• Dataset entries:
───

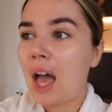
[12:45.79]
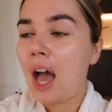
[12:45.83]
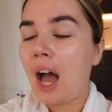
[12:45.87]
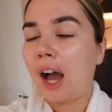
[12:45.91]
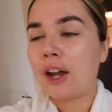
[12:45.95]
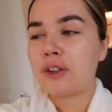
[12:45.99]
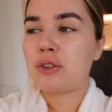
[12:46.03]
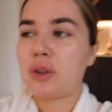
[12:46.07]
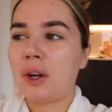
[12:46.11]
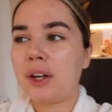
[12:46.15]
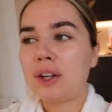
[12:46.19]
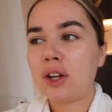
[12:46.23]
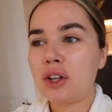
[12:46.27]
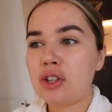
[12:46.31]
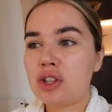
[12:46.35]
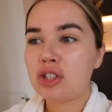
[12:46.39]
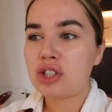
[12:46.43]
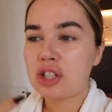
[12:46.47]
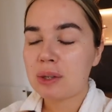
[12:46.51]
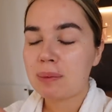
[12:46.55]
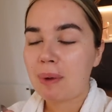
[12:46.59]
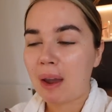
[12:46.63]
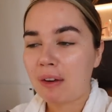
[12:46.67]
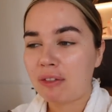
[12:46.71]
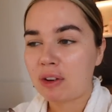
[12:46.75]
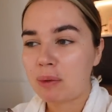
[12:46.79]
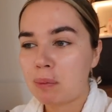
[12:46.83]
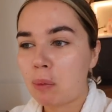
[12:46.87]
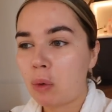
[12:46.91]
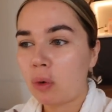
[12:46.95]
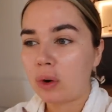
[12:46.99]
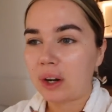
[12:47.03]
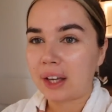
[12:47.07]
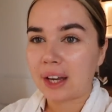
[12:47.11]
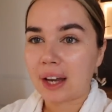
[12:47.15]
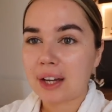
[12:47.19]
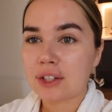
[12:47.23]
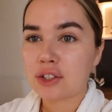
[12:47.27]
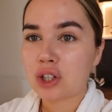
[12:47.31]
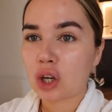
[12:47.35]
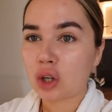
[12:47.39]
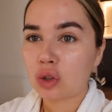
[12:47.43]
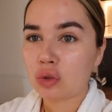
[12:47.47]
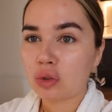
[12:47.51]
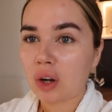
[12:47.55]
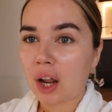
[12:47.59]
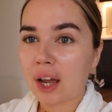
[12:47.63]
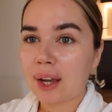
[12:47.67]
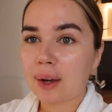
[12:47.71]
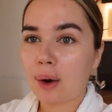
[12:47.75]
I try and go to the gym every morning. I
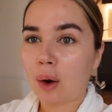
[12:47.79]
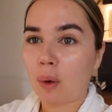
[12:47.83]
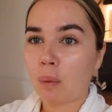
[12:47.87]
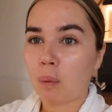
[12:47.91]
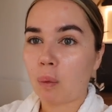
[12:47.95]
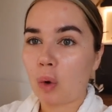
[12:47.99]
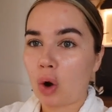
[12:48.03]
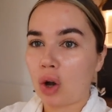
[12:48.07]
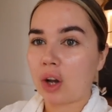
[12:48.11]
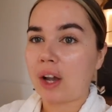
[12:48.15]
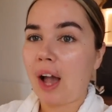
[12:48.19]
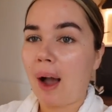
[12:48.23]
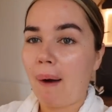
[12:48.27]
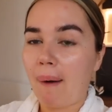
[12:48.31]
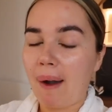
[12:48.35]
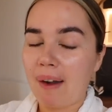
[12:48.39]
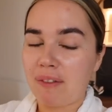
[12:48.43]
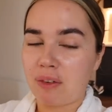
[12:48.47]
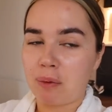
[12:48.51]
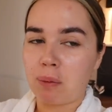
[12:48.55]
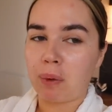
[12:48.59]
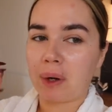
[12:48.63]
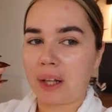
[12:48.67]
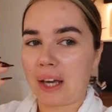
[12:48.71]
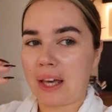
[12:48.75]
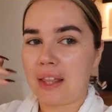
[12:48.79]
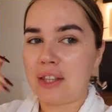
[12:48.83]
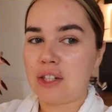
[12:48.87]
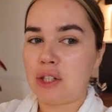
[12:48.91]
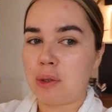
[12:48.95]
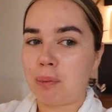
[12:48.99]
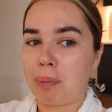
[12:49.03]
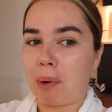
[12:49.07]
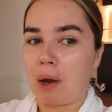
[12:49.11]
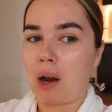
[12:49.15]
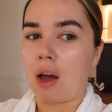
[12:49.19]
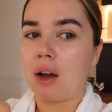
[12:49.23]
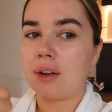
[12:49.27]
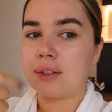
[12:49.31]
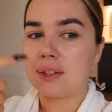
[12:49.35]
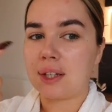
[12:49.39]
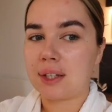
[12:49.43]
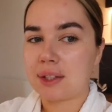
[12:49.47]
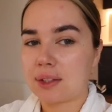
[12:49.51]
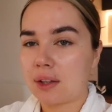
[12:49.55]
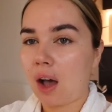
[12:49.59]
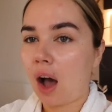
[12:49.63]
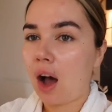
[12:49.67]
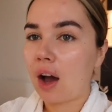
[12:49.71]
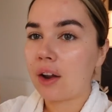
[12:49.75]
don't like work out every morning. I either do
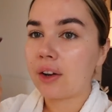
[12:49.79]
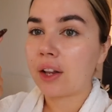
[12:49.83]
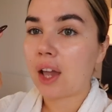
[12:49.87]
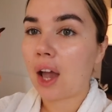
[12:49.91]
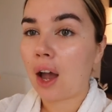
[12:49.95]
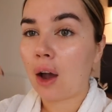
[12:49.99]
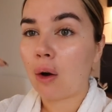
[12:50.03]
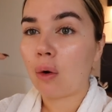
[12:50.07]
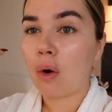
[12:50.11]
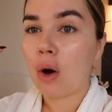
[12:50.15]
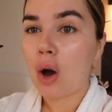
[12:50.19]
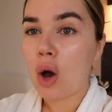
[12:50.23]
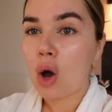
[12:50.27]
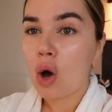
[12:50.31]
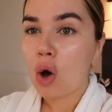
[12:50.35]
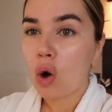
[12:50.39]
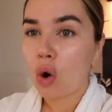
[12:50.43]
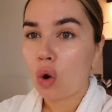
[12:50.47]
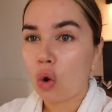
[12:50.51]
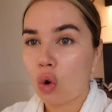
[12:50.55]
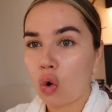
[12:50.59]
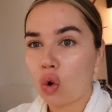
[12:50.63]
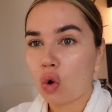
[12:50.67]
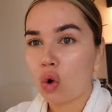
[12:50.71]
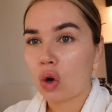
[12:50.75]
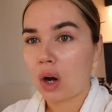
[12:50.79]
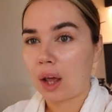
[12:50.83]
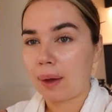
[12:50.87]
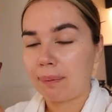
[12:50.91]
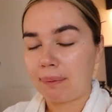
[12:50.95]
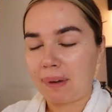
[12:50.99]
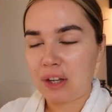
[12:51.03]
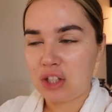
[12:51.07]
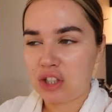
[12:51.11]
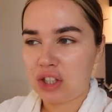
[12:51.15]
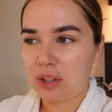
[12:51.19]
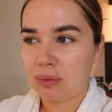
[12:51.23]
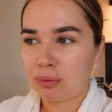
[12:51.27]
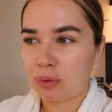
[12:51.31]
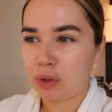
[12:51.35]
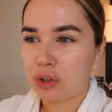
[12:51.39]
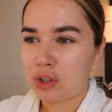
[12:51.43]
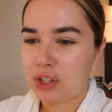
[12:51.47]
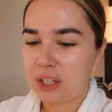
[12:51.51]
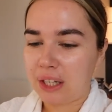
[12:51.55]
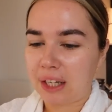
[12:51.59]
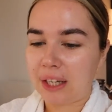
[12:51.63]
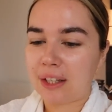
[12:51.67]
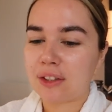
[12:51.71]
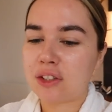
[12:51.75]
Pilates, cardio, or like my gym
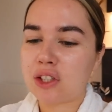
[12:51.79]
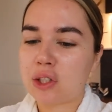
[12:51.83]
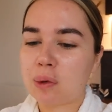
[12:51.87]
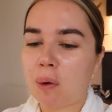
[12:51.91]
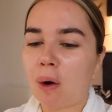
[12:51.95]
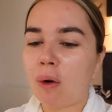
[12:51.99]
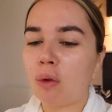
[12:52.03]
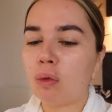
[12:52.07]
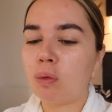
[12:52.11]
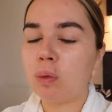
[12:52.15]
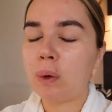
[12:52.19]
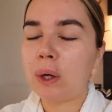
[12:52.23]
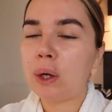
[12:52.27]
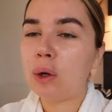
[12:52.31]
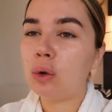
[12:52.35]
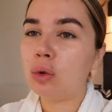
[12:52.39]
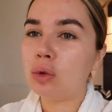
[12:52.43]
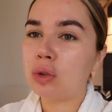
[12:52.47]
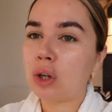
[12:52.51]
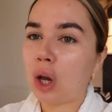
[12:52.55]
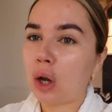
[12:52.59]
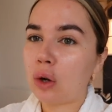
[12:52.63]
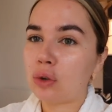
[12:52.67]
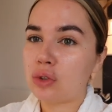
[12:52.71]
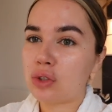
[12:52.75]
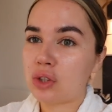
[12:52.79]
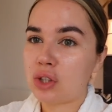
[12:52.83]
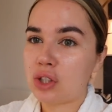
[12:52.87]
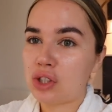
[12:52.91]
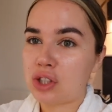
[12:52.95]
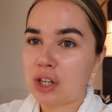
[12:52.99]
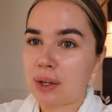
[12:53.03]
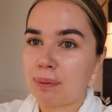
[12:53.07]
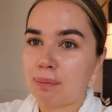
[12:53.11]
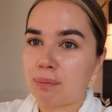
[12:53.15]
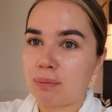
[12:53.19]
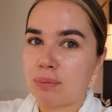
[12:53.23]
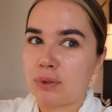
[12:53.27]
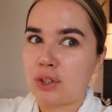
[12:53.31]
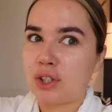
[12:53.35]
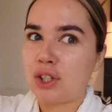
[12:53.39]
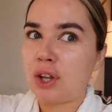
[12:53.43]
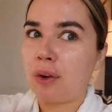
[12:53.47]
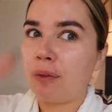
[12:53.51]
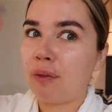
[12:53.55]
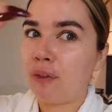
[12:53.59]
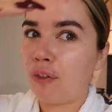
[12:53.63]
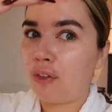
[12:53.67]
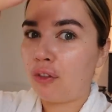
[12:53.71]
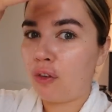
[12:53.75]
routine. So I will go to the gym
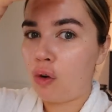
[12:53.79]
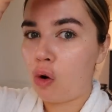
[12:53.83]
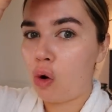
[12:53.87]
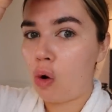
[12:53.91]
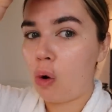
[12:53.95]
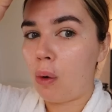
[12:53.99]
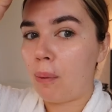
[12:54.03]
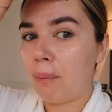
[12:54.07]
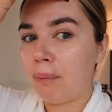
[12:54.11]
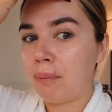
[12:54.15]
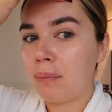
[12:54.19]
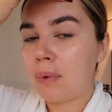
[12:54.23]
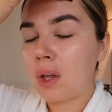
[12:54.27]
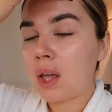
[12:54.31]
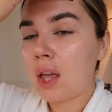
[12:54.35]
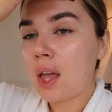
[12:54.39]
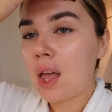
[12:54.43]
some form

───

• TASK STATEMENT: Return the data exactly. Do not carry over any images.

• ANSWER BELOW:
[12:45.79]
[12:45.83]
[12:45.87]
[12:45.91]
[12:45.95]
[12:45.99]
[12:46.03]
[12:46.07]
[12:46.11]
[12:46.15]
[12:46.19]
[12:46.23]
[12:46.27]
[12:46.31]
[12:46.35]
[12:46.39]
[12:46.43]
[12:46.47]
[12:46.51]
[12:46.55]
[12:46.59]
[12:46.63]
[12:46.67]
[12:46.71]
[12:46.75]
[12:46.79]
[12:46.83]
[12:46.87]
[12:46.91]
[12:46.95]
[12:46.99]
[12:47.03]
[12:47.07]
[12:47.11]
[12:47.15]
[12:47.19]
[12:47.23]
[12:47.27]
[12:47.31]
[12:47.35]
[12:47.39]
[12:47.43]
[12:47.47]
[12:47.51]
[12:47.55]
[12:47.59]
[12:47.63]
[12:47.67]
[12:47.71]
[12:47.75]
I try and go to the gym every morning. I
[12:47.79]
[12:47.83]
[12:47.87]
[12:47.91]
[12:47.95]
[12:47.99]
[12:48.03]
[12:48.07]
[12:48.11]
[12:48.15]
[12:48.19]
[12:48.23]
[12:48.27]
[12:48.31]
[12:48.35]
[12:48.39]
[12:48.43]
[12:48.47]
[12:48.51]
[12:48.55]
[12:48.59]
[12:48.63]
[12:48.67]
[12:48.71]
[12:48.75]
[12:48.79]
[12:48.83]
[12:48.87]
[12:48.91]
[12:48.95]
[12:48.99]
[12:49.03]
[12:49.07]
[12:49.11]
[12:49.15]
[12:49.19]
[12:49.23]
[12:49.27]
[12:49.31]
[12:49.35]
[12:49.39]
[12:49.43]
[12:49.47]
[12:49.51]
[12:49.55]
[12:49.59]
[12:49.63]
[12:49.67]
[12:49.71]
[12:49.75]
don't like work out every morning. I either do
[12:49.79]
[12:49.83]
[12:49.87]
[12:49.91]
[12:49.95]
[12:49.99]
[12:50.03]
[12:50.07]
[12:50.11]
[12:50.15]
[12:50.19]
[12:50.23]
[12:50.27]
[12:50.31]
[12:50.35]
[12:50.39]
[12:50.43]
[12:50.47]
[12:50.51]
[12:50.55]
[12:50.59]
[12:50.63]
[12:50.67]
[12:50.71]
[12:50.75]
[12:50.79]
[12:50.83]
[12:50.87]
[12:50.91]
[12:50.95]
[12:50.99]
[12:51.03]
[12:51.07]
[12:51.11]
[12:51.15]
[12:51.19]
[12:51.23]
[12:51.27]
[12:51.31]
[12:51.35]
[12:51.39]
[12:51.43]
[12:51.47]
[12:51.51]
[12:51.55]
[12:51.59]
[12:51.63]
[12:51.67]
[12:51.71]
[12:51.75]
Pilates, cardio, or like my gym
[12:51.79]
[12:51.83]
[12:51.87]
[12:51.91]
[12:51.95]
[12:51.99]
[12:52.03]
[12:52.07]
[12:52.11]
[12:52.15]
[12:52.19]
[12:52.23]
[12:52.27]
[12:52.31]
[12:52.35]
[12:52.39]
[12:52.43]
[12:52.47]
[12:52.51]
[12:52.55]
[12:52.59]
[12:52.63]
[12:52.67]
[12:52.71]
[12:52.75]
[12:52.79]
[12:52.83]
[12:52.87]
[12:52.91]
[12:52.95]
[12:52.99]
[12:53.03]
[12:53.07]
[12:53.11]
[12:53.15]
[12:53.19]
[12:53.23]
[12:53.27]
[12:53.31]
[12:53.35]
[12:53.39]
[12:53.43]
[12:53.47]
[12:53.51]
[12:53.55]
[12:53.59]
[12:53.63]
[12:53.67]
[12:53.71]
[12:53.75]
routine. So I will go to the gym
[12:53.79]
[12:53.83]
[12:53.87]
[12:53.91]
[12:53.95]
[12:53.99]
[12:54.03]
[12:54.07]
[12:54.11]
[12:54.15]
[12:54.19]
[12:54.23]
[12:54.27]
[12:54.31]
[12:54.35]
[12:54.39]
[12:54.43]
some form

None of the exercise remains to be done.